Misinformation and the manipulation of social media by technologically literate individuals are rampant across social media. “This system that we built is hugely hackable, you can jump into the system at any number of places and create all sorts of disinformation. If you want to artificially inflate the importance of something, once again promoting my talk on Twitter. You can go create bots that will vote this up, you can share this all over Twitter. And suddenly it looks like this talk at UMass this afternoon is the most exciting thing happening in western Massachusetts.”

Additional ways of creating disinformation are fake news and trolling. “You can provide content directly to these distribution providers and put it in there and they don’t know how to distinguish it from the New York Times or from a well-meaning commentator, Zuckerman said. “There’s no way to know that you are a Russian troll, and so it simply hits the system at the same pace as everything else does.”

Finally, trolling is a huge issue in social media, as people of marginalized or oppressed groups are often silenced by continued harassment.

Zuckerman argues that by using algorithms to filter results on these platforms, rather than having actual moderators reduces these website’s transparency for its consumers. Platforms have little incentive to fight against these echo chambers, though.

Despite these problems, Zuckerman critically rejects the notion that other scholars are promoting – to simply delete one’s social media accounts. To him, choosing to step away from social media is a privileged and irresponsible action. It ignores the platform it provides to members of marginalized groups.

In more hopeful news, there is doubt that the fears of algorithmically targeted ads are legitimate. While Cambridge Analytica was highly publicized for using ads to sway the 2016 election and Brexit, this claim is actually debatable.

“One of the better pieces of literature in the field has looked at 49 different field experiments, Zuckerman said. “They went on and did another six field experiments to try to figure out the influence of political persuasion on elections… The net effects of political persuasion are 0.0. Statistically speaking, you cannot change voters’ minds about politics.”
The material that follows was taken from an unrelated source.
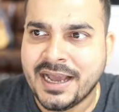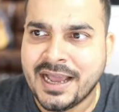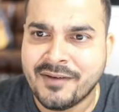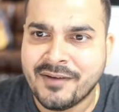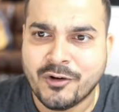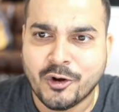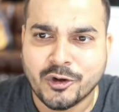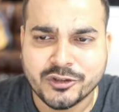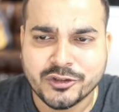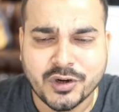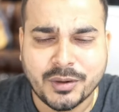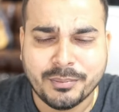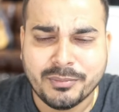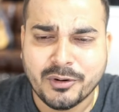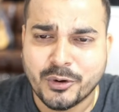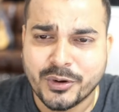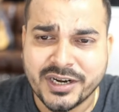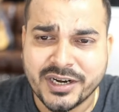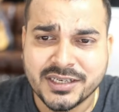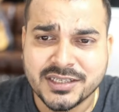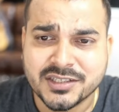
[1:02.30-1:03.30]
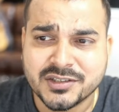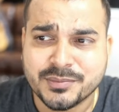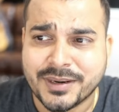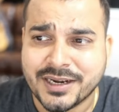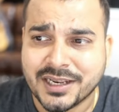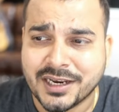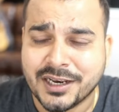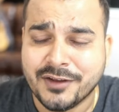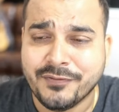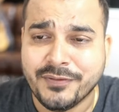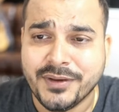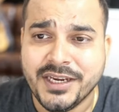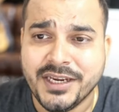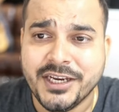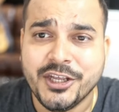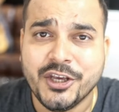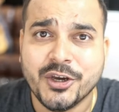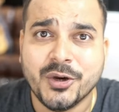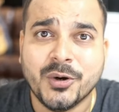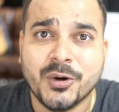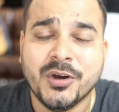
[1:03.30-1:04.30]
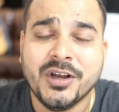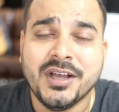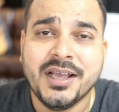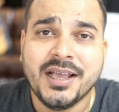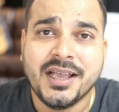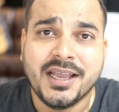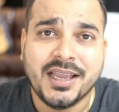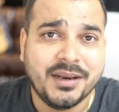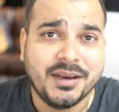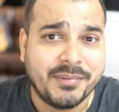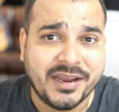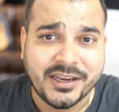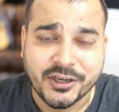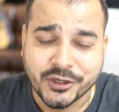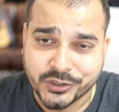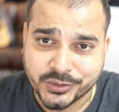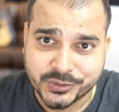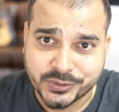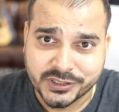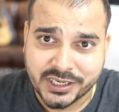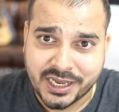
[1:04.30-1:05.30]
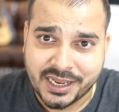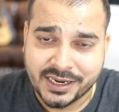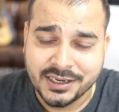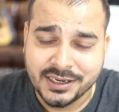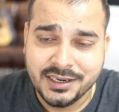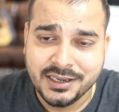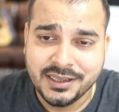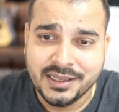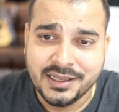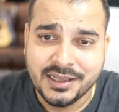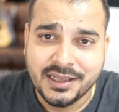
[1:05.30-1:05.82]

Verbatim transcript: I have also uploaded this particular video in my YouTube channel.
In attempting to understand how social media could be improved for the better, Zuckerman drew comparisons to another media technology-radio. While the Soviet Union used the radio exclusively to spread propaganda throughout their reign, Great Britain had established the British Broadcasting Company. “The BBC is this wonderfully strange public service government corporation that realizes that shaping and manipulating public opinion is going to be a very, very big deal.” Television, and more specifically the BBC, is one of the many media outlets that can help members of our community.

Ultimately, Zuckerman’s proposal for fixing social media is to create, “the Institute for digital public infrastructure,” which would be funded by taxing 1% of Google and Facebook’s surveillant ad revenue.

Yet, his idea cannot solve every problem stemming from social media. Although the proposal’s increased moderation and promotion of civil public discourse would hopefully prevent a substantive number of people from joining the far right, it does not have an answer for how to help those who are already highly polarized.

As similar solutions to Zuckerman’s development across the globe, it is worth remembering this.

“We’re addicted to these tools that don’t work particularly well. And we don’t feel particularly good about that…and the first step in all this is deciding that we could imagine better and actually work towards building it,” Zuckerman said.